EXERCISE DATA:
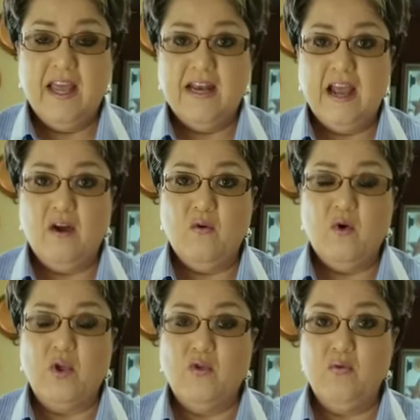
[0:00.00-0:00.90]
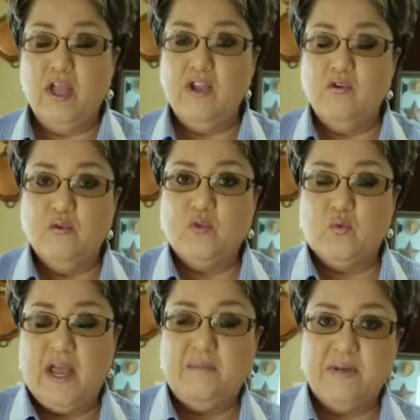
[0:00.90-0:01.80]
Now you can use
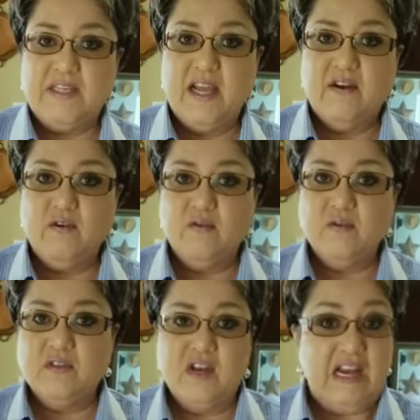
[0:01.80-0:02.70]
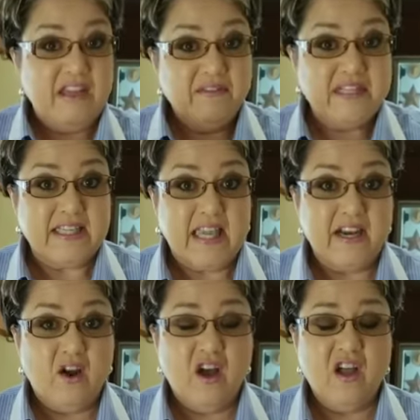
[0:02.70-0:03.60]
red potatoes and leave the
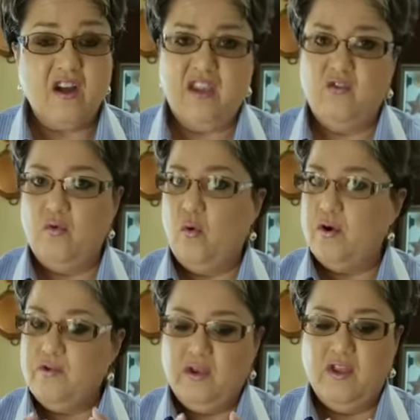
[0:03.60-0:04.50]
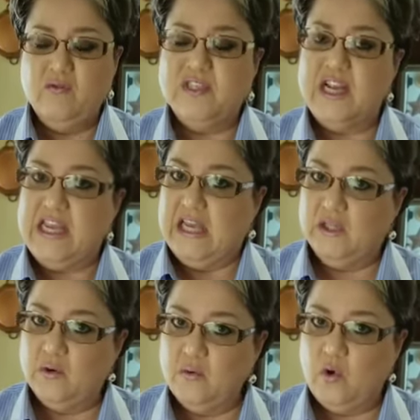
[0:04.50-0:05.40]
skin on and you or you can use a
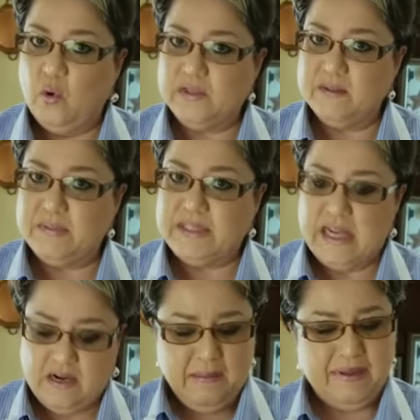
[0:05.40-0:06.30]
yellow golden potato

EXERCISE DIRECTIONS: Reproduce the data above verbatim, minus any images.

SOLUTION TO THIS TASK:
[0:00.00-0:00.90]
[0:00.90-0:01.80]
Now you can use
[0:01.80-0:02.70]
[0:02.70-0:03.60]
red potatoes and leave the
[0:03.60-0:04.50]
[0:04.50-0:05.40]
skin on and you or you can use a
[0:05.40-0:06.30]
yellow golden potato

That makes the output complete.